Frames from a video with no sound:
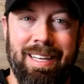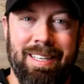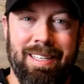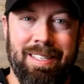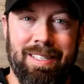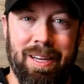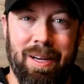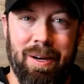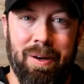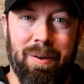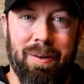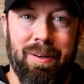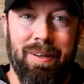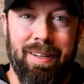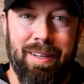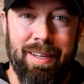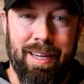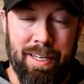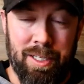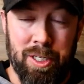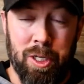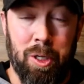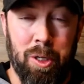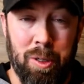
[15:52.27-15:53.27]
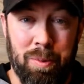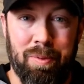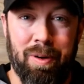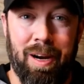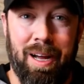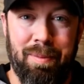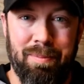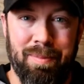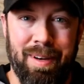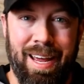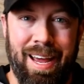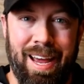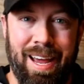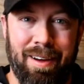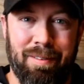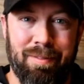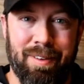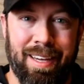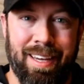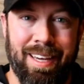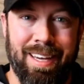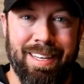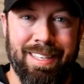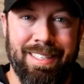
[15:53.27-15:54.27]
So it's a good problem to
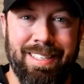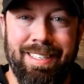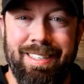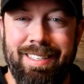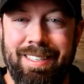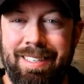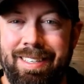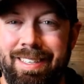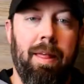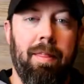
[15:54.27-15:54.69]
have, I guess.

■ What needs to be done: Would you output the data exactly, without any of its images?

■ Task response:
Frames from a video with no sound:
[15:52.27-15:53.27]
[15:53.27-15:54.27]
So it's a good problem to
[15:54.27-15:54.69]
have, I guess.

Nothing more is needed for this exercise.